(The input Opens)
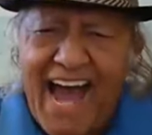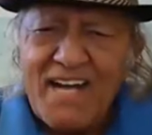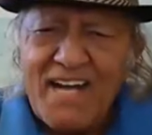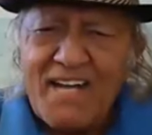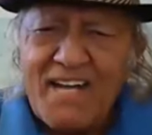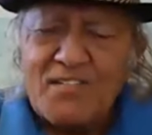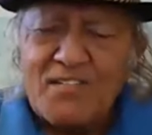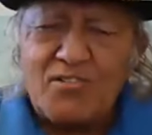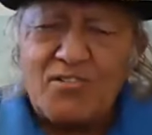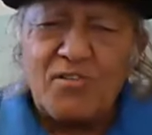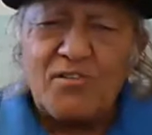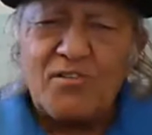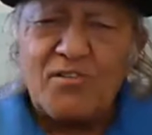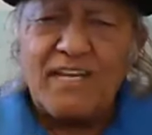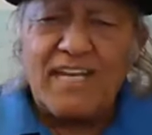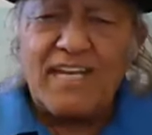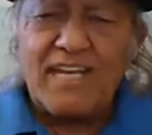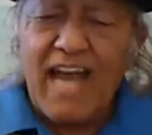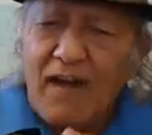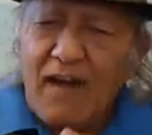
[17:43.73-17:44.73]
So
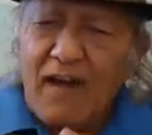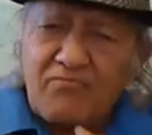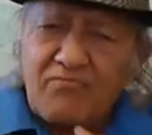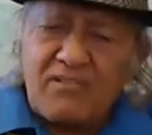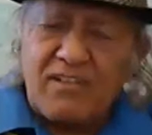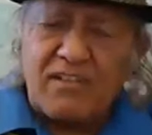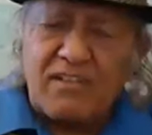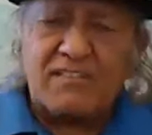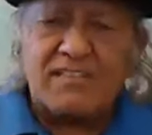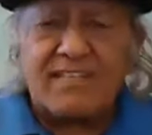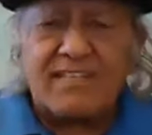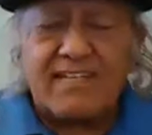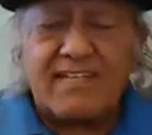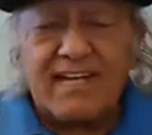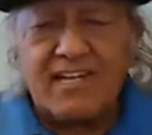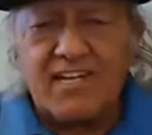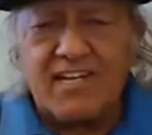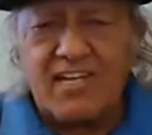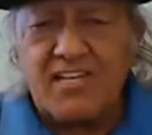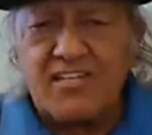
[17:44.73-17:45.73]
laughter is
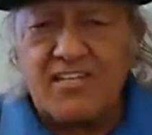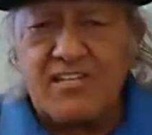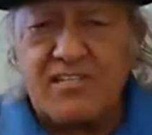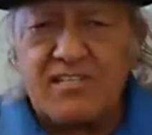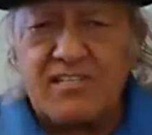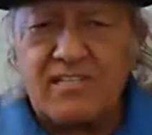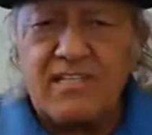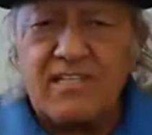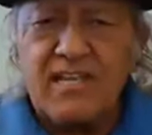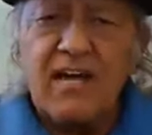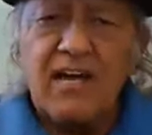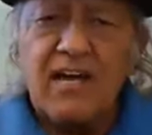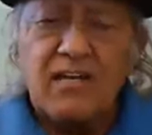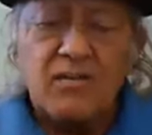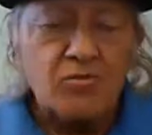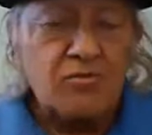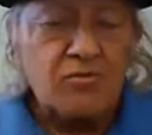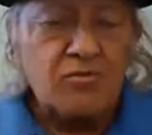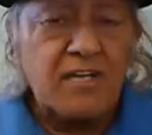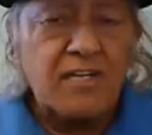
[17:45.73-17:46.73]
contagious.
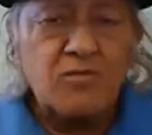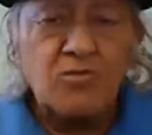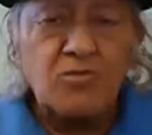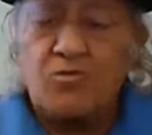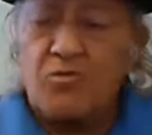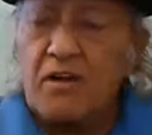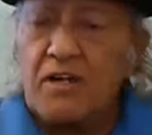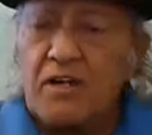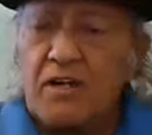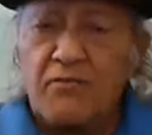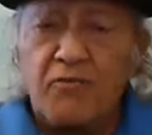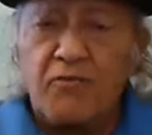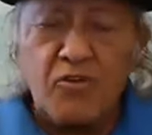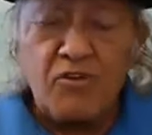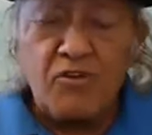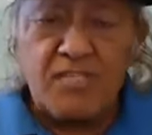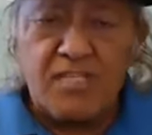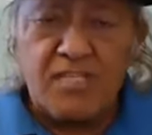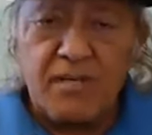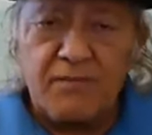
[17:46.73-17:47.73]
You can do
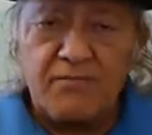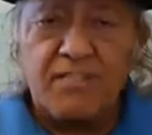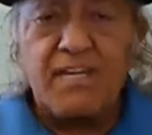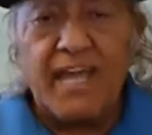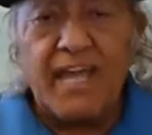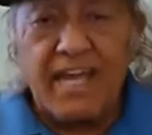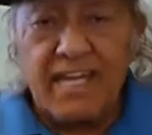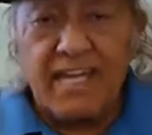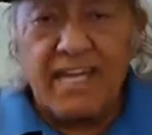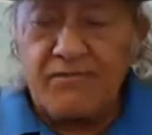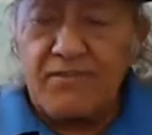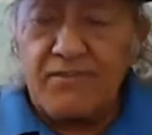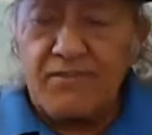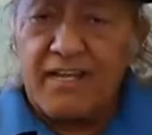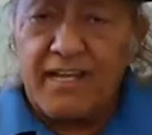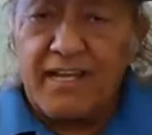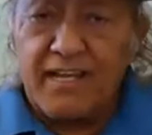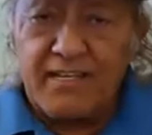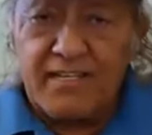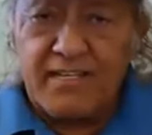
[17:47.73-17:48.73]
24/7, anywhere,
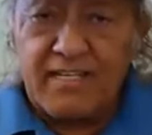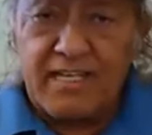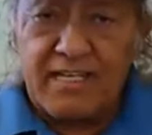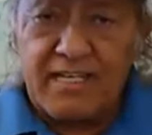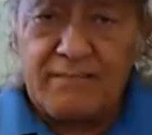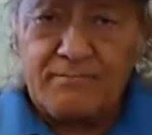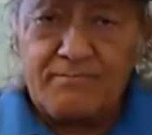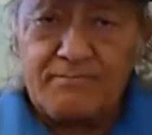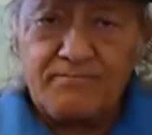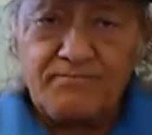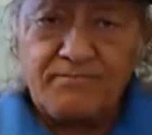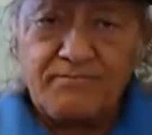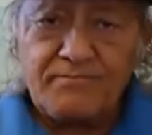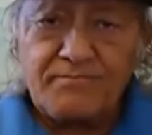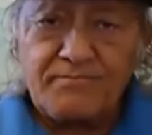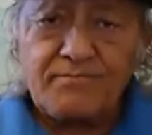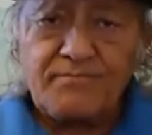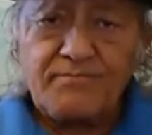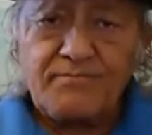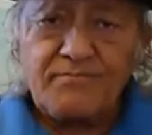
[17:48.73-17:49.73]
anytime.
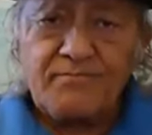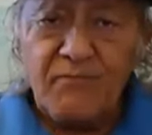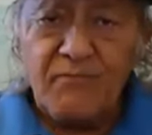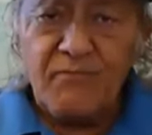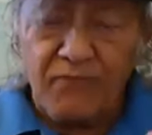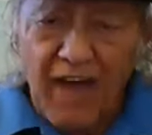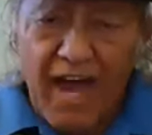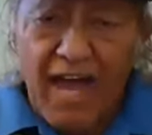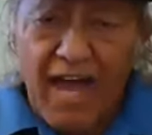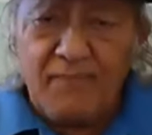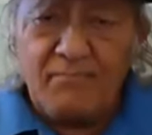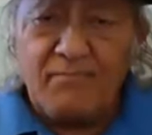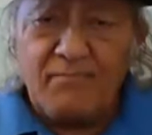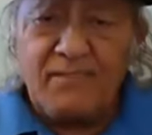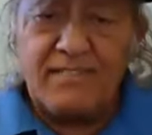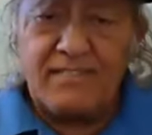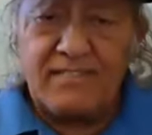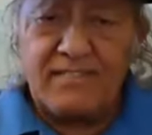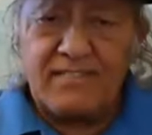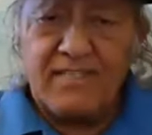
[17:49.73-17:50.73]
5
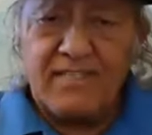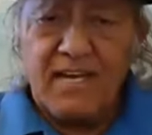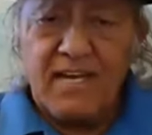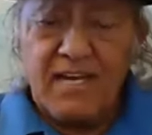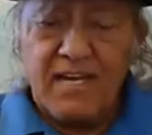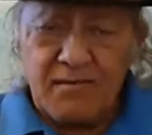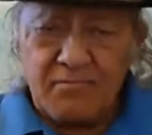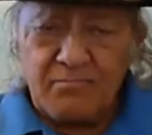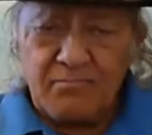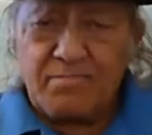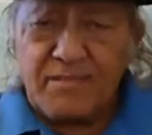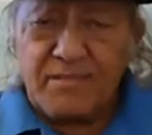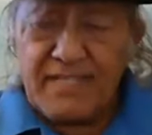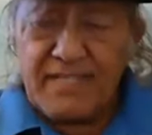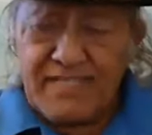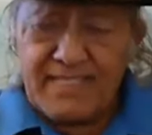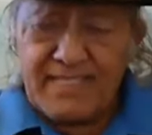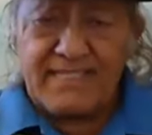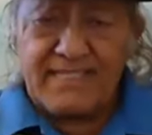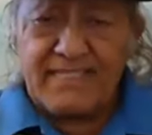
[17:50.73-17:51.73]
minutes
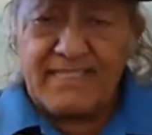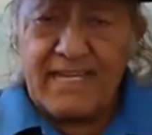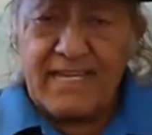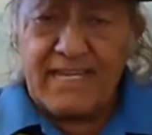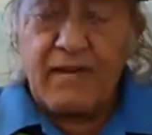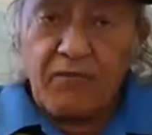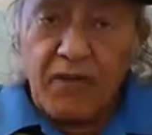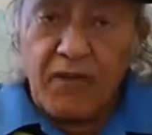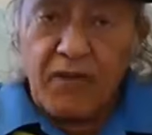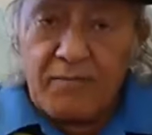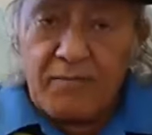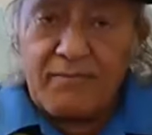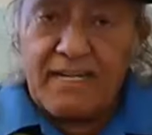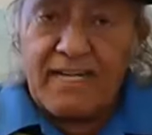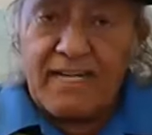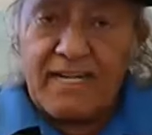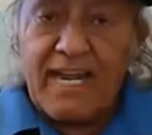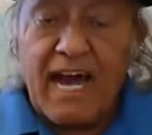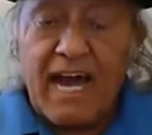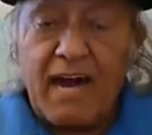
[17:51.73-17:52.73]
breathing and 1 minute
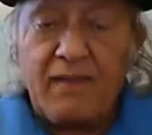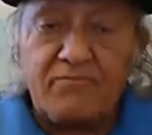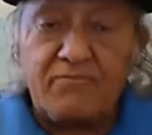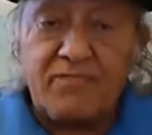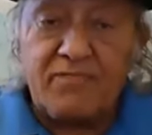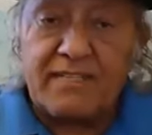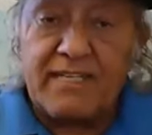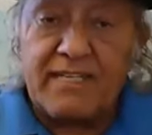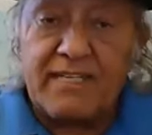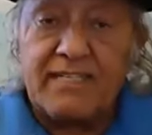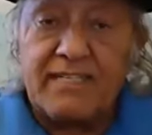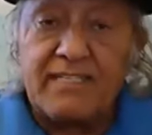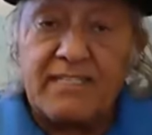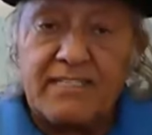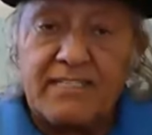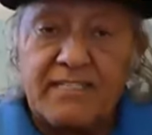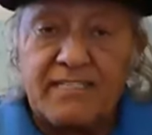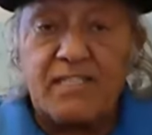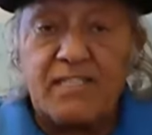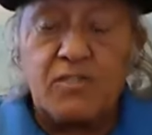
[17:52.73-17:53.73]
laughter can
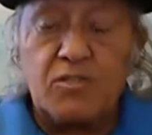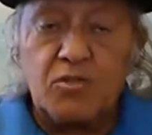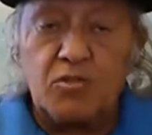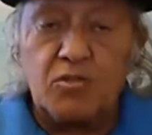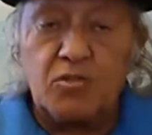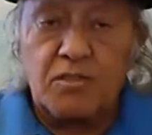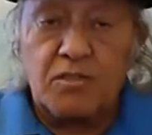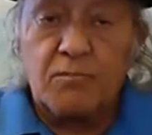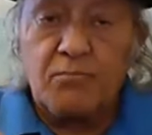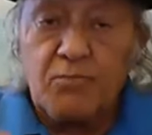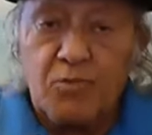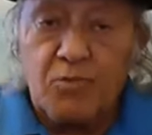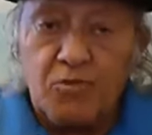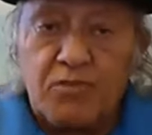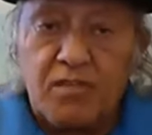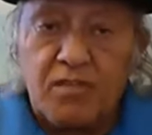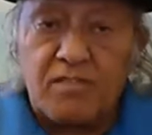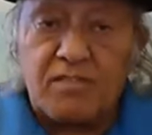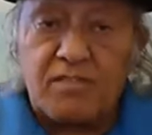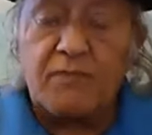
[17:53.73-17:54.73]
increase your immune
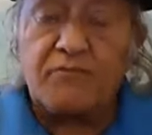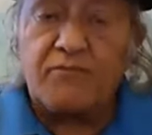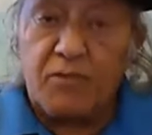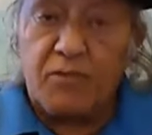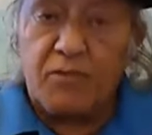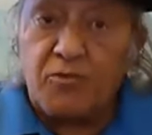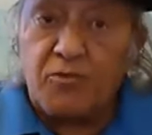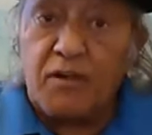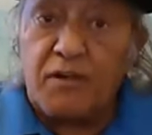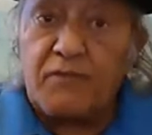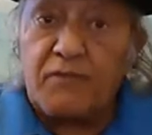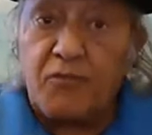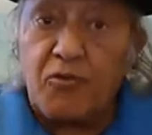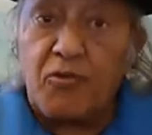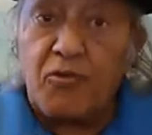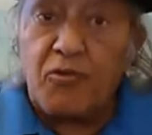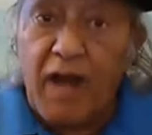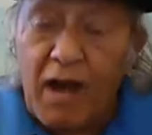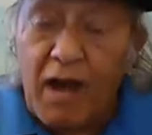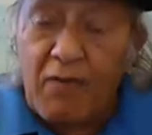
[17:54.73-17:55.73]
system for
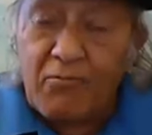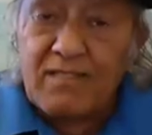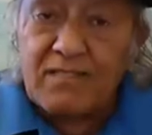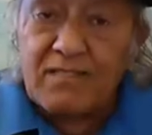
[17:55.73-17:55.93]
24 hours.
(The input Closes)
● Work instructions: All of the entries above are to be transcribed word for word, with no pictures included.

● Expected answer:
[17:43.73-17:44.73]
So
[17:44.73-17:45.73]
laughter is
[17:45.73-17:46.73]
contagious.
[17:46.73-17:47.73]
You can do
[17:47.73-17:48.73]
24/7, anywhere,
[17:48.73-17:49.73]
anytime.
[17:49.73-17:50.73]
5
[17:50.73-17:51.73]
minutes
[17:51.73-17:52.73]
breathing and 1 minute
[17:52.73-17:53.73]
laughter can
[17:53.73-17:54.73]
increase your immune
[17:54.73-17:55.73]
system for
[17:55.73-17:55.93]
24 hours.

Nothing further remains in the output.